Your assignment :: Excluding pictures, what does the listing below contain from the line with "[00:02:36.07 to 00:02:37.07]" up to and including the line with "[11:16.77-11:17.62]", word for word?

Given records ::
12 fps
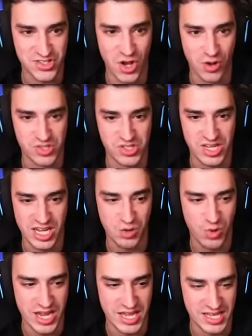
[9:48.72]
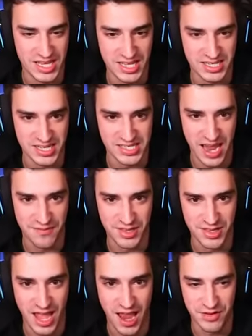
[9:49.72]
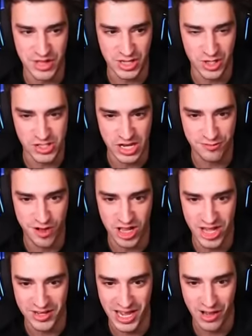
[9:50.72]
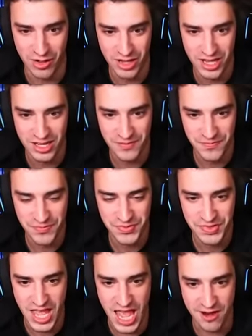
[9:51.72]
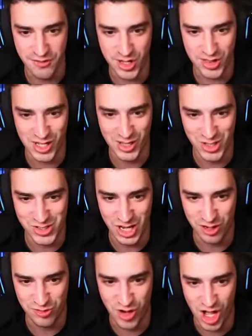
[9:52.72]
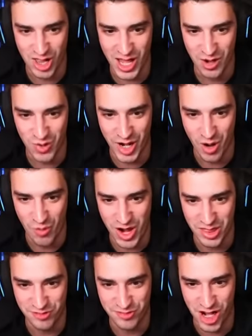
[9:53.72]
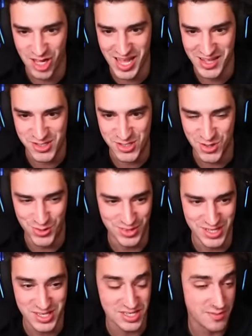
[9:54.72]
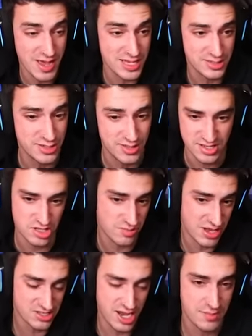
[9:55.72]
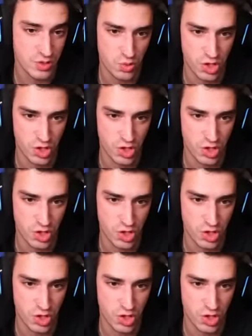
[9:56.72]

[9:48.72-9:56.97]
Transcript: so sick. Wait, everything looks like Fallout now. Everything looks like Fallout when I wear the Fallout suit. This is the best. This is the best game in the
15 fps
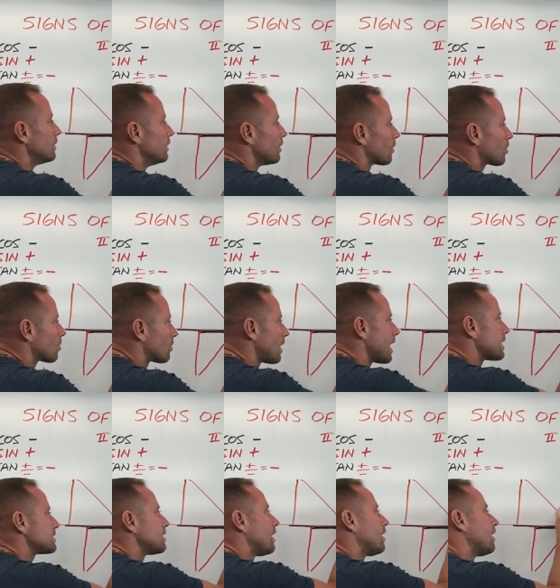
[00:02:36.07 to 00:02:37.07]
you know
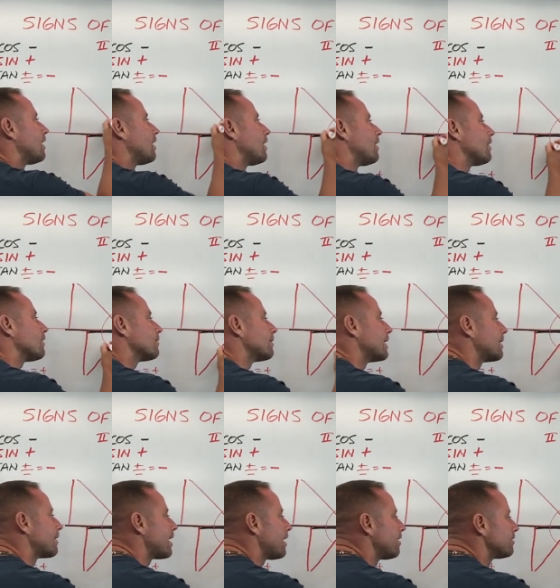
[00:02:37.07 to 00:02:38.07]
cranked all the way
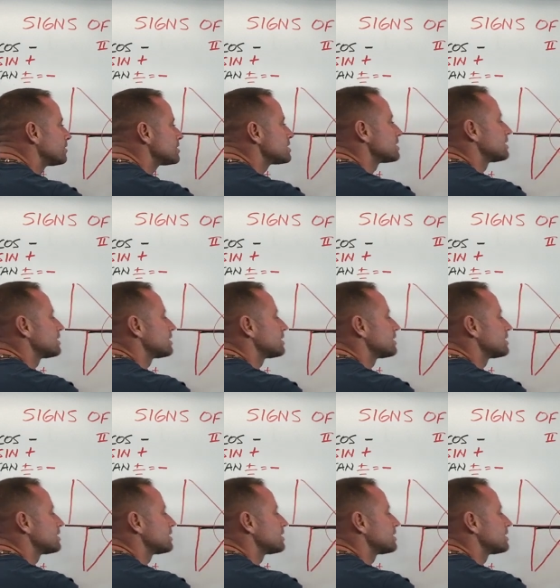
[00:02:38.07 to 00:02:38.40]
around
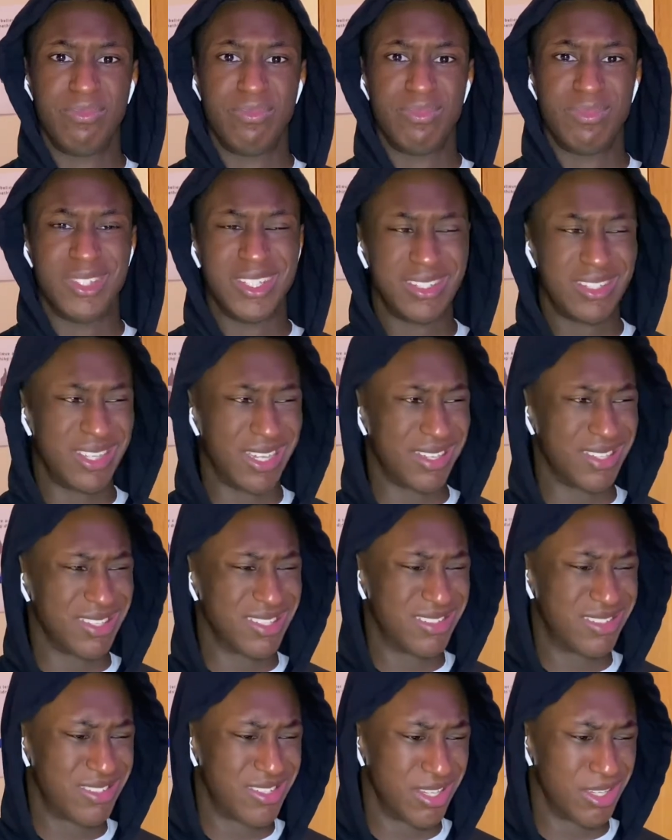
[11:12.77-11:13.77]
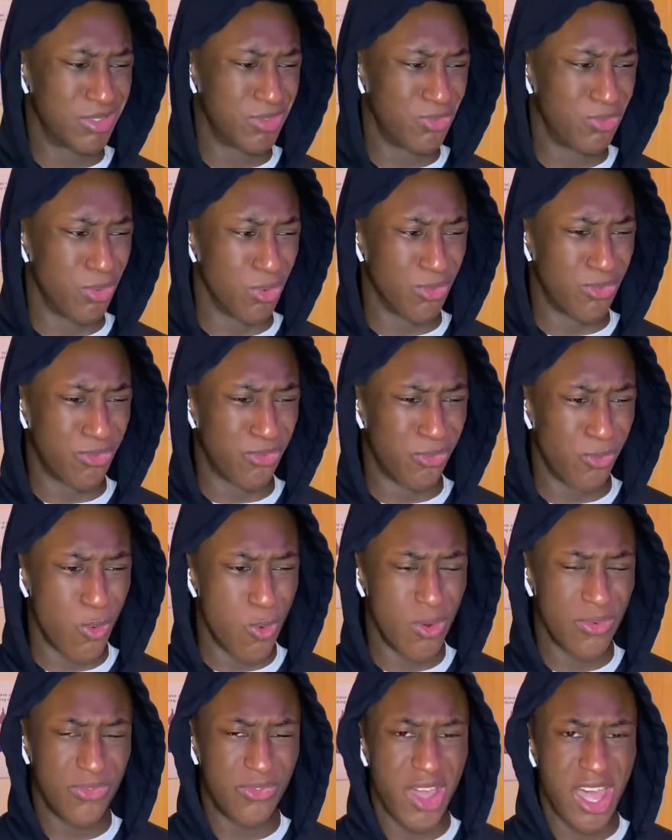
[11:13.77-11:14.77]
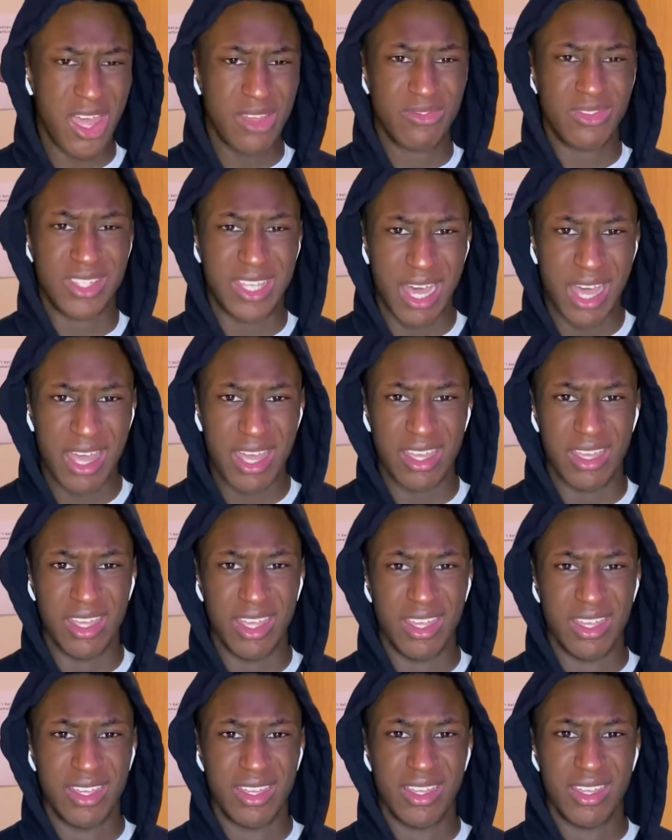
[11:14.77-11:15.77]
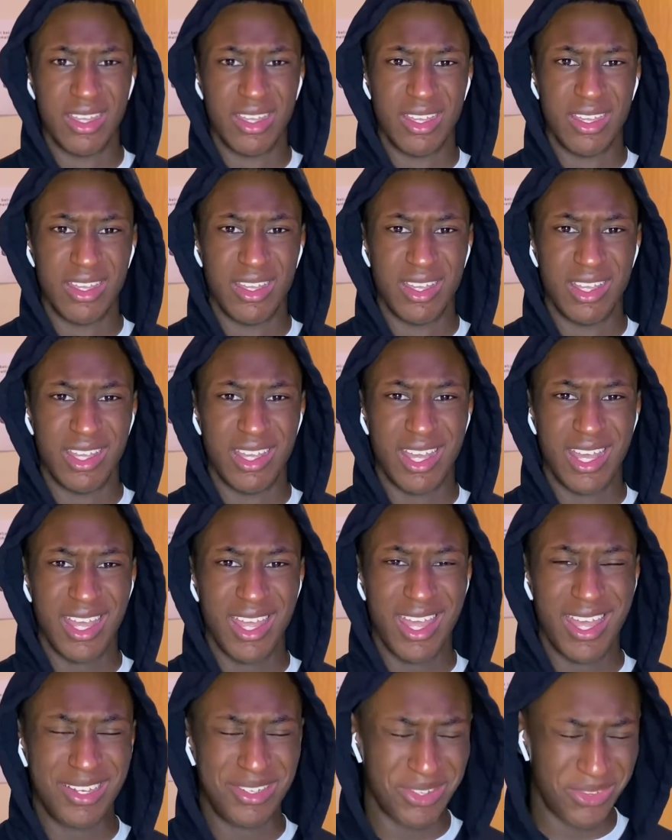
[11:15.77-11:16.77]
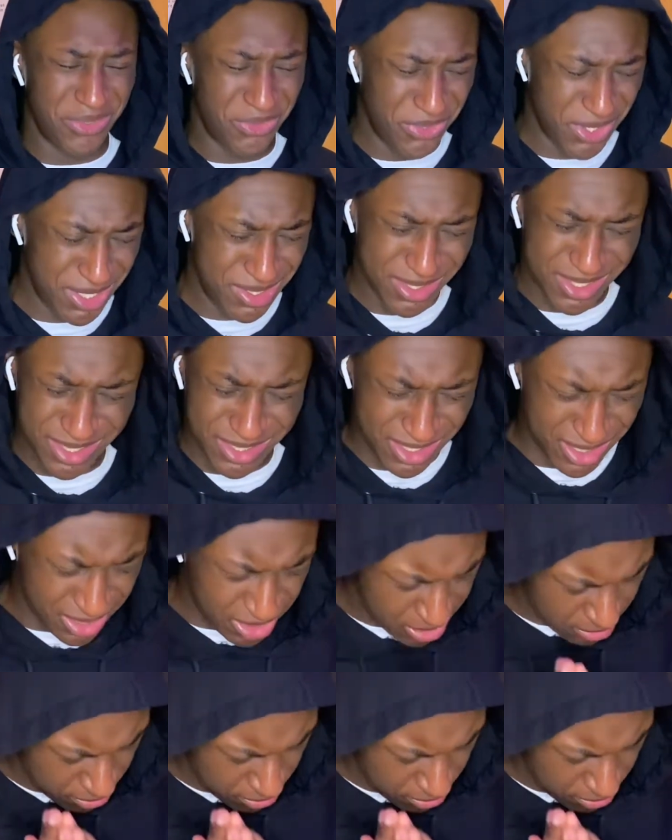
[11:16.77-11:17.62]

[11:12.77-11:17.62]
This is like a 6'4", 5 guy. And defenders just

* * *

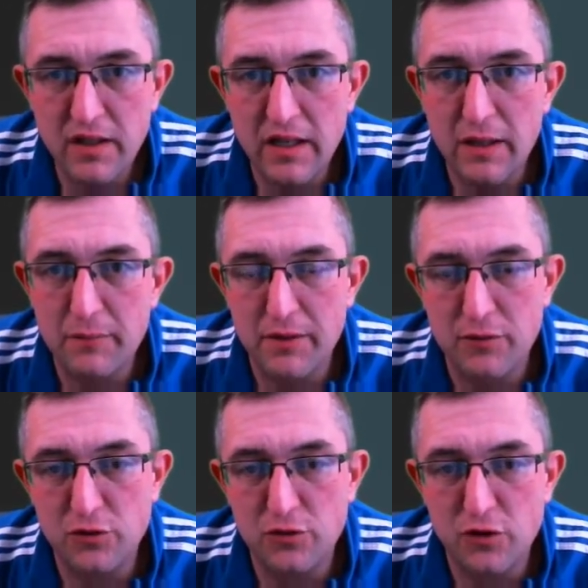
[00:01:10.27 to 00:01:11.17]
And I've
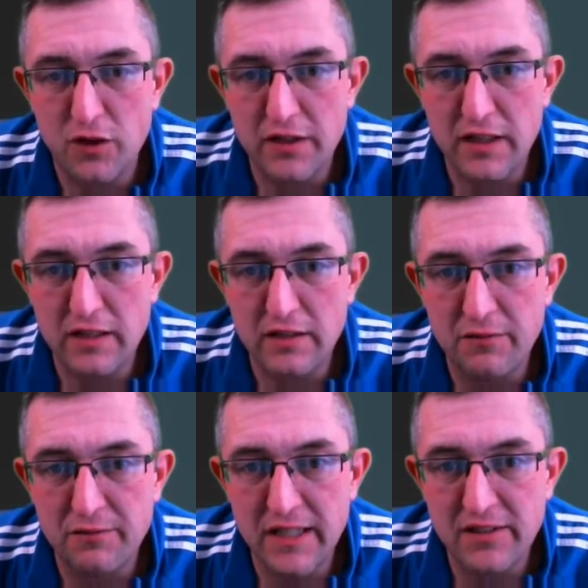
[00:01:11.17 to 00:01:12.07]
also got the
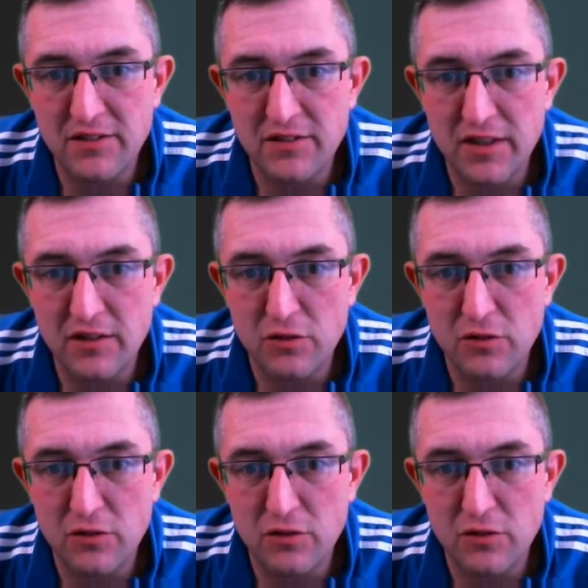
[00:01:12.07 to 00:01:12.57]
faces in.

Result ::
[00:02:36.07 to 00:02:37.07]
you know
[00:02:37.07 to 00:02:38.07]
cranked all the way
[00:02:38.07 to 00:02:38.40]
around
[11:12.77-11:13.77]
[11:13.77-11:14.77]
[11:14.77-11:15.77]
[11:15.77-11:16.77]
[11:16.77-11:17.62]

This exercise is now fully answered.